- [WHAT TO PRODUCE] Starting from the first line below, count every line holding the word "video", then state the total alone.

(Beginning of DATASET EXTRACT)

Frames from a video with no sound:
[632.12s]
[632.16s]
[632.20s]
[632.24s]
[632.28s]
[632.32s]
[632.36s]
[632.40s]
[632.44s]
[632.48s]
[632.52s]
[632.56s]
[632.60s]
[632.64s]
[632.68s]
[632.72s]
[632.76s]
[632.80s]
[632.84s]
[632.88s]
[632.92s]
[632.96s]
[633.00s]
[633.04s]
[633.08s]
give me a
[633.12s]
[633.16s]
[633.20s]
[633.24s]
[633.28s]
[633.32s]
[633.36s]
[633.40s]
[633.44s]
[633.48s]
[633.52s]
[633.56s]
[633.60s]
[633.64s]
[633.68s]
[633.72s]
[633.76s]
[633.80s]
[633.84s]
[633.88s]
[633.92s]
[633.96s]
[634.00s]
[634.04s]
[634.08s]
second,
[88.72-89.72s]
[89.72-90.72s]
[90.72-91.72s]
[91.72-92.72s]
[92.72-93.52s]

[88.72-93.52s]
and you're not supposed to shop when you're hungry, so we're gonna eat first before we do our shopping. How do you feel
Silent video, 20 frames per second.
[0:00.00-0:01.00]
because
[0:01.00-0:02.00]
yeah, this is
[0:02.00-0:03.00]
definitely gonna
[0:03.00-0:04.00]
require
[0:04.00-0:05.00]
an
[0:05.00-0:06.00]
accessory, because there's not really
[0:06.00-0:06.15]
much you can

(End of DATASET EXTRACT)
(Beginning of DATASET EXTRACT)

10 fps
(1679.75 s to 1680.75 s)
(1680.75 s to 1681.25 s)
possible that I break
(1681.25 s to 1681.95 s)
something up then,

(End of DATASET EXTRACT)

- [RESPONSE] 2